C’era una volta quell’emozione di recarsi al mattino dall’ edicolante di fiducia, con il cappuccino nel bicchiere di carta fumante e comperare uno, due, tre riviste curiosi di leggere l’ultimo articolo di Anna Piaggi.
C’era una volta il gesto di strappare con foga il celofan di Vogue e sentirne l’odore, toccarne le pagine patinate, assaporare la moda con tutti i suoi gusti, dolce, acida o caramellosa, guardare e ammirare come tra opera d’arte e comunicazione pubblicitaria fotografi come David Lachapelle avessero dato un’anima agli abiti degli stilisti più prestigiosi.
C’ era una volta la punteggiatura. I periodi erano sapientemente scanditi da virgole e punti e i punti esclamativi erano ben dosati e posizionati in modo opportuno.
La Moda se avesse un segno zodiacale sarebbe sicuramente gemelli, ambivalente e con tante sfaccettature.

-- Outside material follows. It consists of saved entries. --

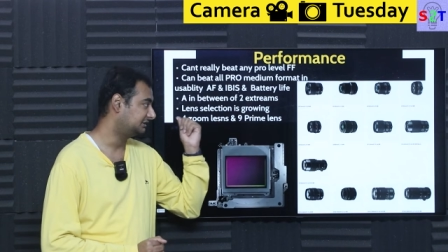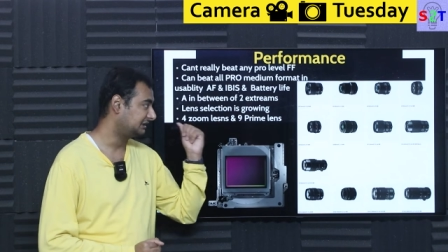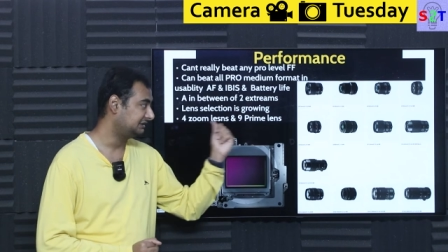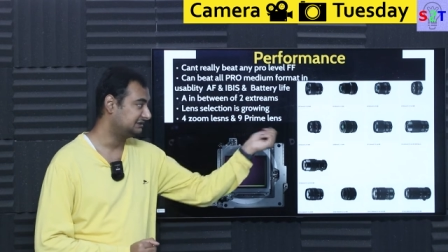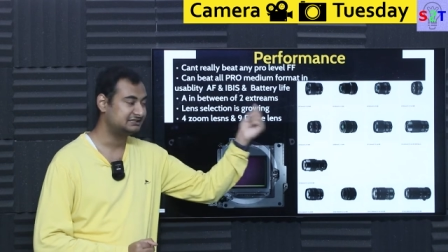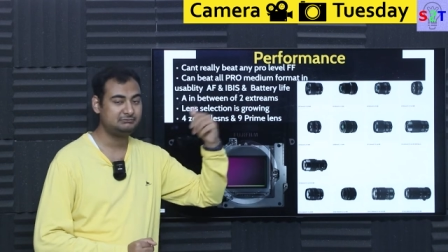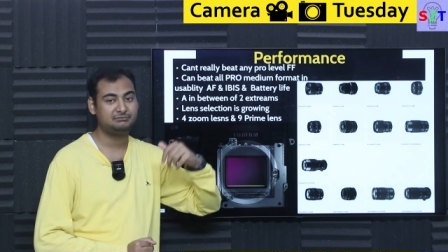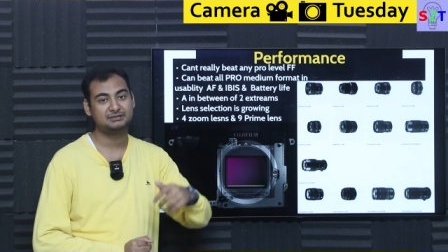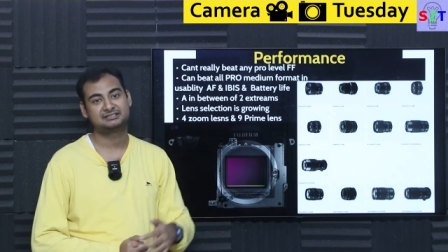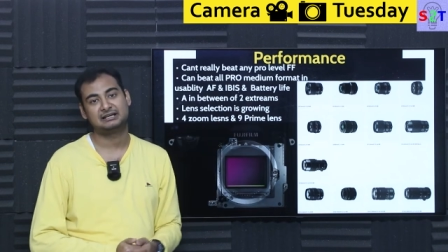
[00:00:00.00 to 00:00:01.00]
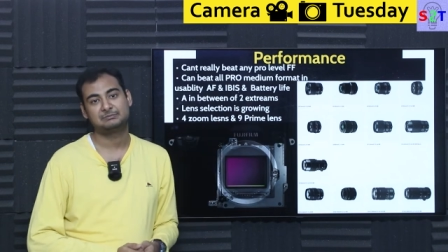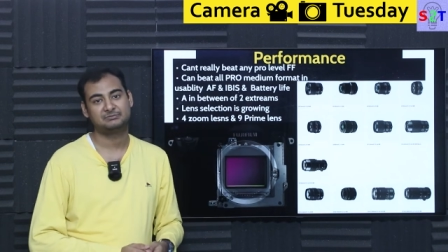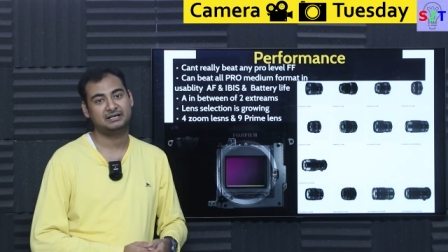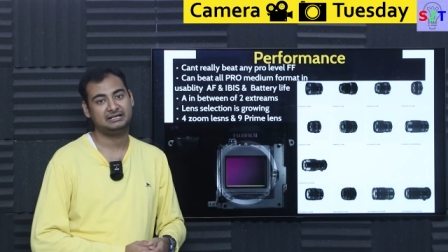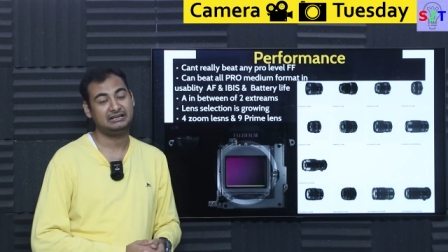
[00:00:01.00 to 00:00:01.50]
it can easily be bit
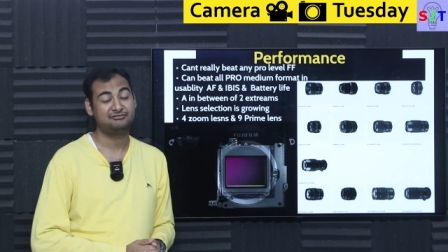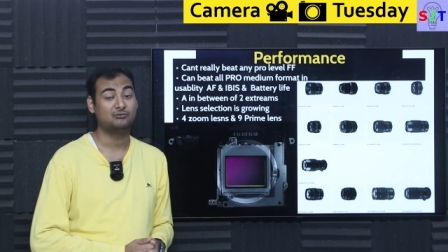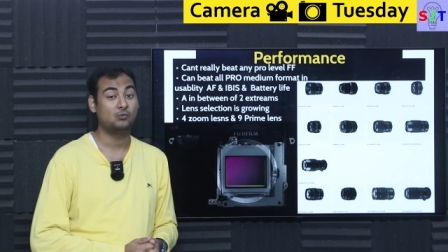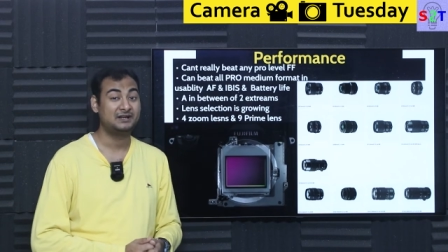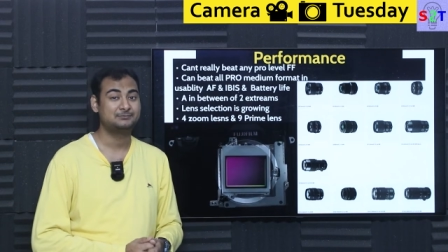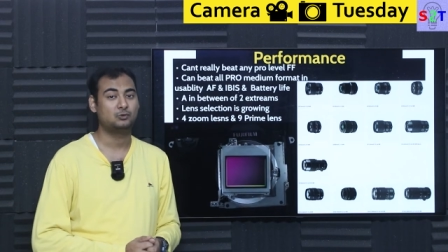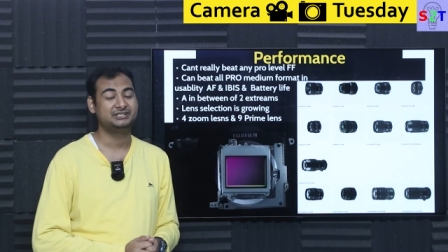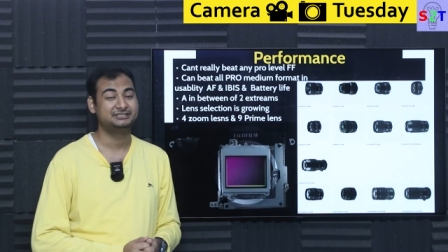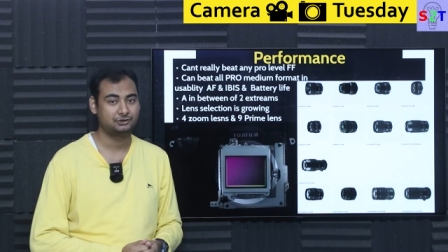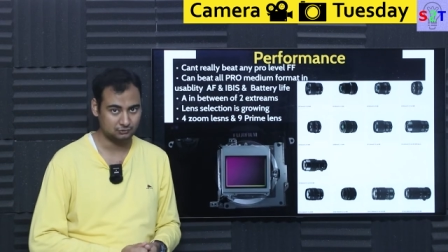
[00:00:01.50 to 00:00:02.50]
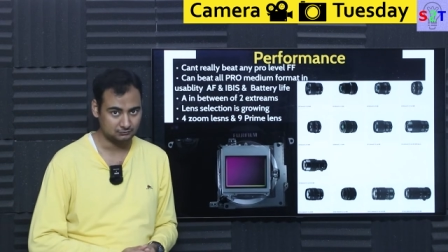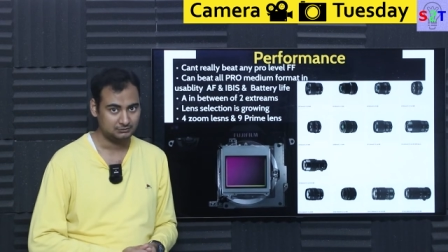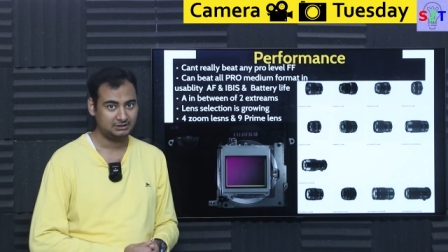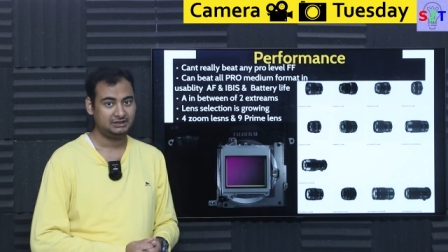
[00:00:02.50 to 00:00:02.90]
slapped by f1.2.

Chiunque può parlare di lei, delle sue tendenze “spicciole”, su quanto quest’inverno si porti l’animalier , il cammello, il nero, il pizzo e un’infinità di altri vaghi riferimenti diventati prelibate leccornie di tutte le “esperte” bloggers del web. Solo, però, dei veri professionisti esperti, che hanno studiato e che per anni hanno dovuto misurare e nascondersi dietro articoli informativi che bandivano la presenza di qualsivoglia considerazione personale
la moda è anche altro. La si può vedere come l’immagine della società, delle sue evoluzioni, delle sue contraddizioni, espressione di condizioni culturali lontane dalle mere descrizioni di ciò che le modelle indossavano in passerella.
Certo è che negli ultimi tempi sia il mondo creativo che editoriale, accorgendosi della forza mediatica assunta da queste giovani figure, sta facendo notevoli ed evidenti opere di adulazione, invitandole alle sfilate o stendendo interviste nelle pagine della stampa internazionale.
Usare internet come nuovo veicolo di informazione, si,ma con moderazione, sfruttando la sua efficace velocità di comunicare e di trovare “tutto”, ma di filtrare questo “tutto” confrontandolo sempre con informazioni “DOC”.
Pertanto, invece di provare l’emozione di sfogliare le pagine del proprio giornale preferito, ci si deve abituare alla sensazione unica che dona il touch screen quando lo si sfoglia con le dita, la trepidazione e il leggero senso di ansia per la batteria che sta finendo, mentre però si continua a leggere le perle di saggezza di giornaliste che scrivono di quello che hanno studiato, seguito, sviscerato e vissuto per anni; acquisendo l’occhio e la mente di colui che conosce ciò di cui parla.
“The show must go on” delle riviste patinate, dell’edicolante sotto casa, dell’odore di colla misto a carta e alle nobilitazioni tipografiche, che devono esistere e recuperare un pò della loro lacerata egemonia.